▸ **Source data**:
· · ·

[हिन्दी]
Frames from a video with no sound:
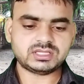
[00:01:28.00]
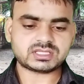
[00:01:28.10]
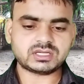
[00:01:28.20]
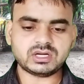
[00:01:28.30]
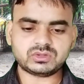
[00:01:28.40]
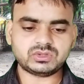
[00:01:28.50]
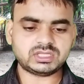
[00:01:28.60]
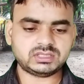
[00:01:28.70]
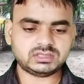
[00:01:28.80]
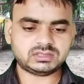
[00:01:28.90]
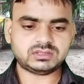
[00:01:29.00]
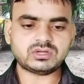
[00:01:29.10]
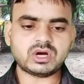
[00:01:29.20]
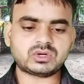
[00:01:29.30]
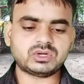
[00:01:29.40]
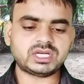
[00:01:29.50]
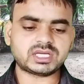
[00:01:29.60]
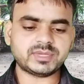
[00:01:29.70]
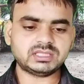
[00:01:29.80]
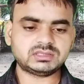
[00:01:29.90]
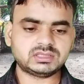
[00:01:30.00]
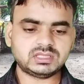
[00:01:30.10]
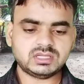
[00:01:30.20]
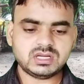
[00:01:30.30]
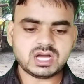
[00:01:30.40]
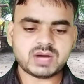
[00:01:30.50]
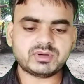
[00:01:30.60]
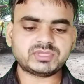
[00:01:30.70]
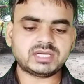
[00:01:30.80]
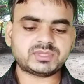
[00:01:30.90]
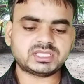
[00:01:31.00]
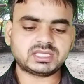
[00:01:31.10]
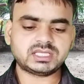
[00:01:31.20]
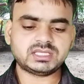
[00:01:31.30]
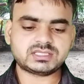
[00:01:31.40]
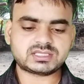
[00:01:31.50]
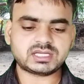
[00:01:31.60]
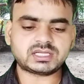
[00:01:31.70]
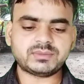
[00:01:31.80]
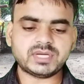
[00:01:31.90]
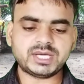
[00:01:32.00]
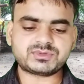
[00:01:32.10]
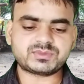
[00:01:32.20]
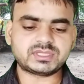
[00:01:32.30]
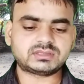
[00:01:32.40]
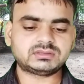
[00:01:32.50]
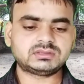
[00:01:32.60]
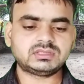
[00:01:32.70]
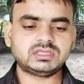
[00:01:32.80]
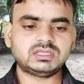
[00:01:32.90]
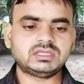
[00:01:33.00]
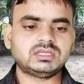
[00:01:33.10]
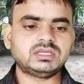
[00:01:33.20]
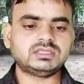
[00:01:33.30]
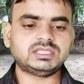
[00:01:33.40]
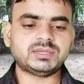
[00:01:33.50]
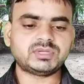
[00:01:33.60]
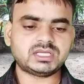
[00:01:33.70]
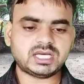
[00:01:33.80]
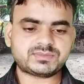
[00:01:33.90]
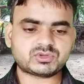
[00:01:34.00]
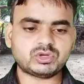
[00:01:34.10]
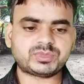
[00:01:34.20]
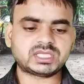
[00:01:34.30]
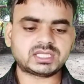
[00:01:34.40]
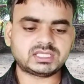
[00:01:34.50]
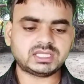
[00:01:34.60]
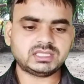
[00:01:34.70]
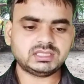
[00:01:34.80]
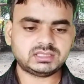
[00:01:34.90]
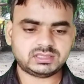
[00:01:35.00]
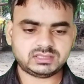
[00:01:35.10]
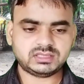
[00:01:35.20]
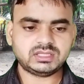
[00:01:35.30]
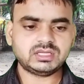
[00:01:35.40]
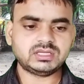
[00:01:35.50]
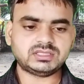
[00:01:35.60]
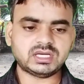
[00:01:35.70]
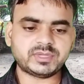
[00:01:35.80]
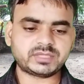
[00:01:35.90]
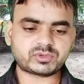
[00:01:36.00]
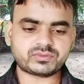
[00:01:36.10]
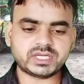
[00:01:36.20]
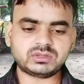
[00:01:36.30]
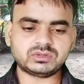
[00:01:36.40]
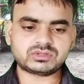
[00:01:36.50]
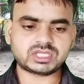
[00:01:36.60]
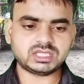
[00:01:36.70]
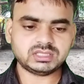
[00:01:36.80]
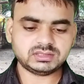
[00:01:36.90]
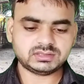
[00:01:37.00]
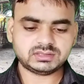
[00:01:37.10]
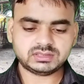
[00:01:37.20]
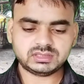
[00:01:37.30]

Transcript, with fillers: इसका लॉक खोल लेते हैं लॉक खोलने के बाद अब हम यहाँ पे जाएंगे इंस्टाग्राम ऐप्स पर ये हमने ऐप्स को ओपन कर दिया है ये हमारी प्रोफाइल खुल चुकी है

· · ·

▸ **The task**:
Hand back the data above exactly, with no images.

▸ **Response below**:
[हिन्दी]
Frames from a video with no sound:
[00:01:28.00]
[00:01:28.10]
[00:01:28.20]
[00:01:28.30]
[00:01:28.40]
[00:01:28.50]
[00:01:28.60]
[00:01:28.70]
[00:01:28.80]
[00:01:28.90]
[00:01:29.00]
[00:01:29.10]
[00:01:29.20]
[00:01:29.30]
[00:01:29.40]
[00:01:29.50]
[00:01:29.60]
[00:01:29.70]
[00:01:29.80]
[00:01:29.90]
[00:01:30.00]
[00:01:30.10]
[00:01:30.20]
[00:01:30.30]
[00:01:30.40]
[00:01:30.50]
[00:01:30.60]
[00:01:30.70]
[00:01:30.80]
[00:01:30.90]
[00:01:31.00]
[00:01:31.10]
[00:01:31.20]
[00:01:31.30]
[00:01:31.40]
[00:01:31.50]
[00:01:31.60]
[00:01:31.70]
[00:01:31.80]
[00:01:31.90]
[00:01:32.00]
[00:01:32.10]
[00:01:32.20]
[00:01:32.30]
[00:01:32.40]
[00:01:32.50]
[00:01:32.60]
[00:01:32.70]
[00:01:32.80]
[00:01:32.90]
[00:01:33.00]
[00:01:33.10]
[00:01:33.20]
[00:01:33.30]
[00:01:33.40]
[00:01:33.50]
[00:01:33.60]
[00:01:33.70]
[00:01:33.80]
[00:01:33.90]
[00:01:34.00]
[00:01:34.10]
[00:01:34.20]
[00:01:34.30]
[00:01:34.40]
[00:01:34.50]
[00:01:34.60]
[00:01:34.70]
[00:01:34.80]
[00:01:34.90]
[00:01:35.00]
[00:01:35.10]
[00:01:35.20]
[00:01:35.30]
[00:01:35.40]
[00:01:35.50]
[00:01:35.60]
[00:01:35.70]
[00:01:35.80]
[00:01:35.90]
[00:01:36.00]
[00:01:36.10]
[00:01:36.20]
[00:01:36.30]
[00:01:36.40]
[00:01:36.50]
[00:01:36.60]
[00:01:36.70]
[00:01:36.80]
[00:01:36.90]
[00:01:37.00]
[00:01:37.10]
[00:01:37.20]
[00:01:37.30]

Transcript, with fillers: इसका लॉक खोल लेते हैं लॉक खोलने के बाद अब हम यहाँ पे जाएंगे इंस्टाग्राम ऐप्स पर ये हमने ऐप्स को ओपन कर दिया है ये हमारी प्रोफाइल खुल चुकी है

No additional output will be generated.